After all the great meals we are enjoying in Taiwan, the Smarter Cities Challenge team banded together to learn how to make the traditional dish of steamed dumplings at a local Pekingese restaurant. Our hosts were very good at their craft and they had high expectations of us…from the great hats and apron….
…to inspecting every one of our dumplings…they were tough! We figured if Tom Cruise can do it, why not us?
The dumpling making process is intricate like many of the ancient Chinese disciplines, from the dough making to the initial dimple you make in the dough bit (you need to stand it up versus start on the side) to the rolling of the dough and the pinching of the folds. Yes, pinching of folds. It is all very precise.

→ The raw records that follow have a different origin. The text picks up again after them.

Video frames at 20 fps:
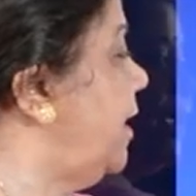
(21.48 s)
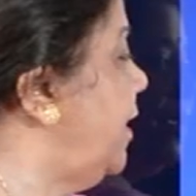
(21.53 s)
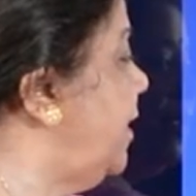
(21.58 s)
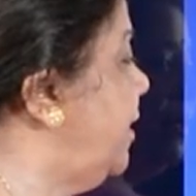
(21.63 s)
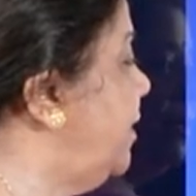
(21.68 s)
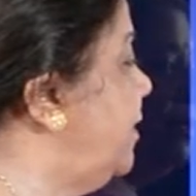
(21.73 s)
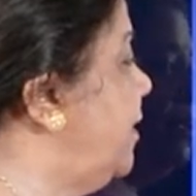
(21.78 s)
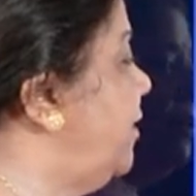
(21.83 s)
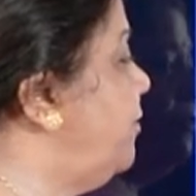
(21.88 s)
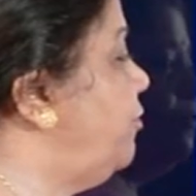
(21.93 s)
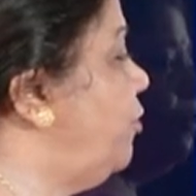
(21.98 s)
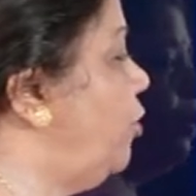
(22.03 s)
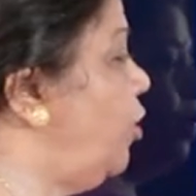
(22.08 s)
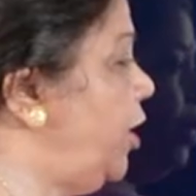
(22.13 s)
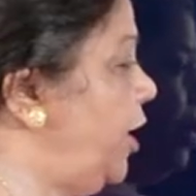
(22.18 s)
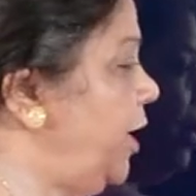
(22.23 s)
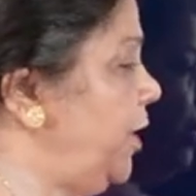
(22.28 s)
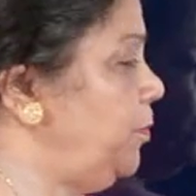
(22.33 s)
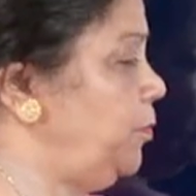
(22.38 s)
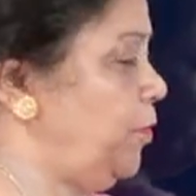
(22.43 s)
in the
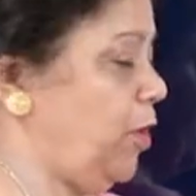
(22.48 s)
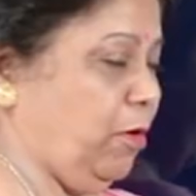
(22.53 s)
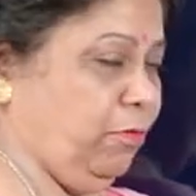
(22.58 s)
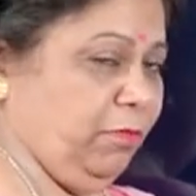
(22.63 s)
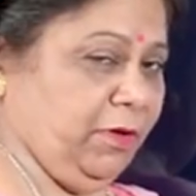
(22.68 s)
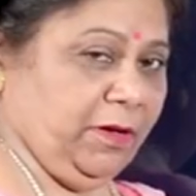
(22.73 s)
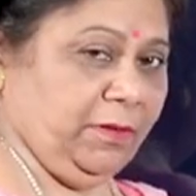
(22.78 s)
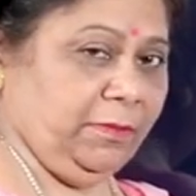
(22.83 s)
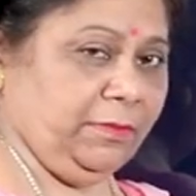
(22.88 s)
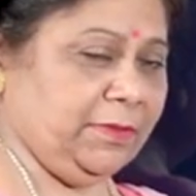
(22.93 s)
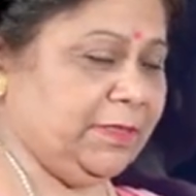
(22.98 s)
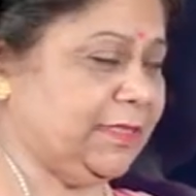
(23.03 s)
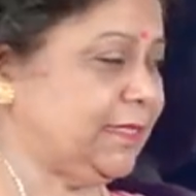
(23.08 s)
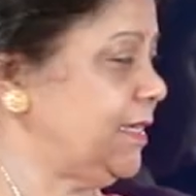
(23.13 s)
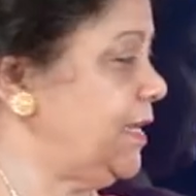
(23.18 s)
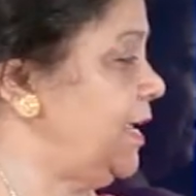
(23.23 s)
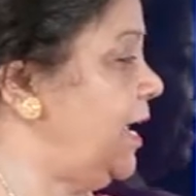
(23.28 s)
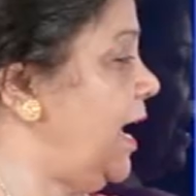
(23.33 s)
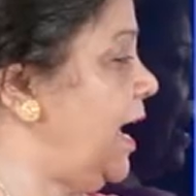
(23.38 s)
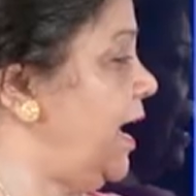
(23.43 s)
following problems
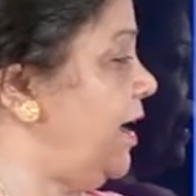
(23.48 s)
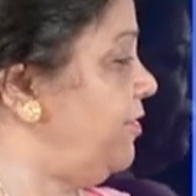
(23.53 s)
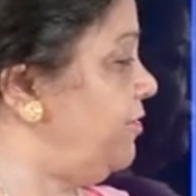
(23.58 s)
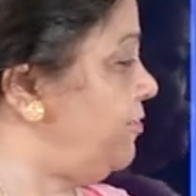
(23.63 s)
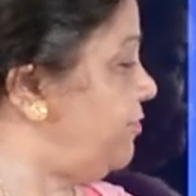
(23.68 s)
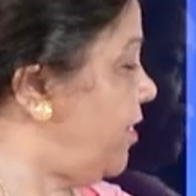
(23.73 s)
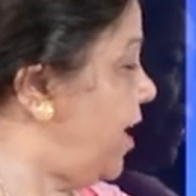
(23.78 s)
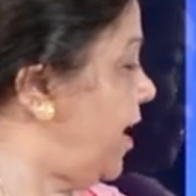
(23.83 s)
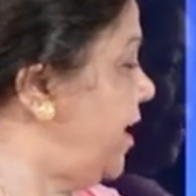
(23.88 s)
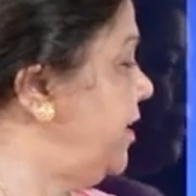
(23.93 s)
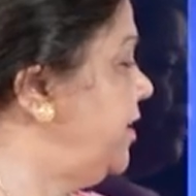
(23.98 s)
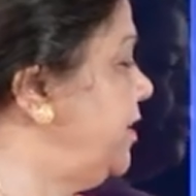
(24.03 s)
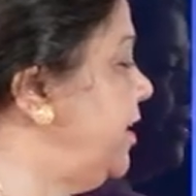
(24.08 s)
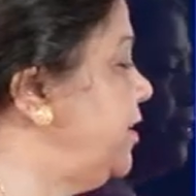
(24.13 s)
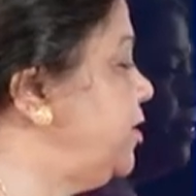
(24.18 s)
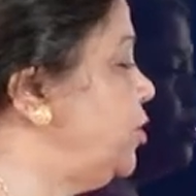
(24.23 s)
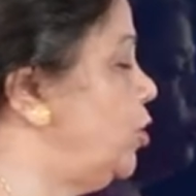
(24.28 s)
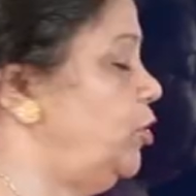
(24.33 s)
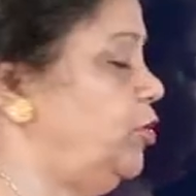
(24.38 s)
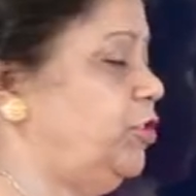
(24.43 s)
and find
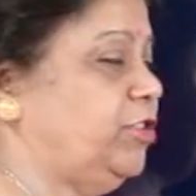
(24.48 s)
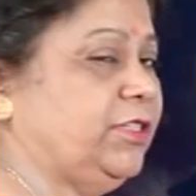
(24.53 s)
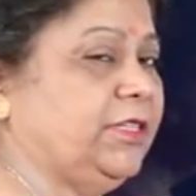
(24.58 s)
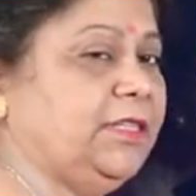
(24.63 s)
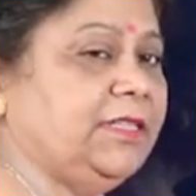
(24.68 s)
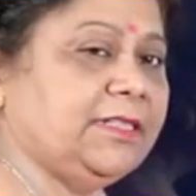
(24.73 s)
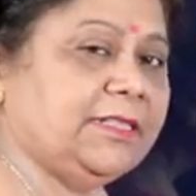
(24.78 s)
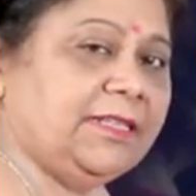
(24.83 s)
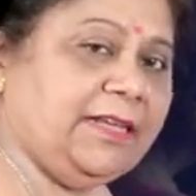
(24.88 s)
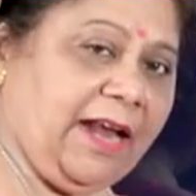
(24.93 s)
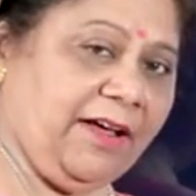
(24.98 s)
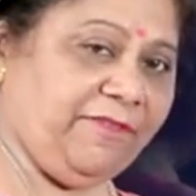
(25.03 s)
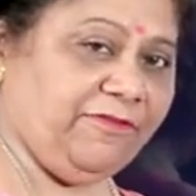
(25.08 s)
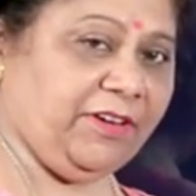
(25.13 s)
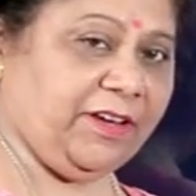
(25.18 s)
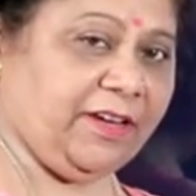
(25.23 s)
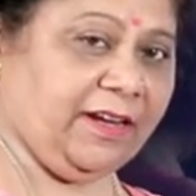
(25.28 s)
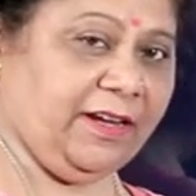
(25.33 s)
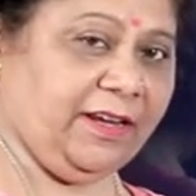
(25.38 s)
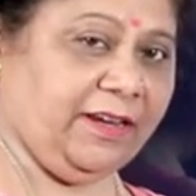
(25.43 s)
their solutions
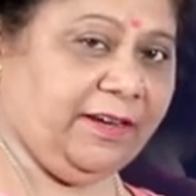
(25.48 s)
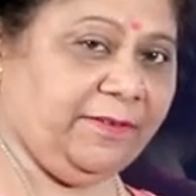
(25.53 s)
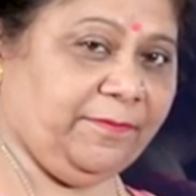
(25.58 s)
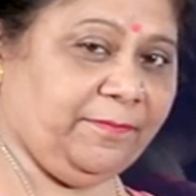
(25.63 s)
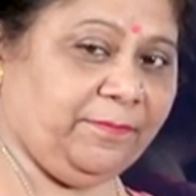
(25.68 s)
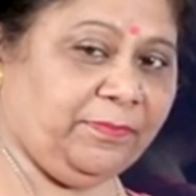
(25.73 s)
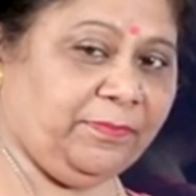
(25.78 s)
graphically.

The process starts with making your dough (pre arranged for us) and then rolling the dough out into the shape of small discs. The professionals use a mini rolling pin in their right hand while quickly rotating the disc with their left…perfect circle and perfect thickness. You then put your filling in the middle using the following professional technique to get the right amount of filling in the disc
It takes precisely 19 folds to tie the perfect dumpling…or in the case of some of us, 6 folds and not that perfect…but either way it gets the job done. The key is not to let any steam out of the dumpling while cooking. The logo for the restaurant, incidentally, is a perfect and beautiful flower with 19 folds.
In the end, the team did a great job creating and cooking their dumplings with a lot of help. Everyone was fed a sumptuous meal of their dumplings and much more made by the experts. We were all thankful for the experts.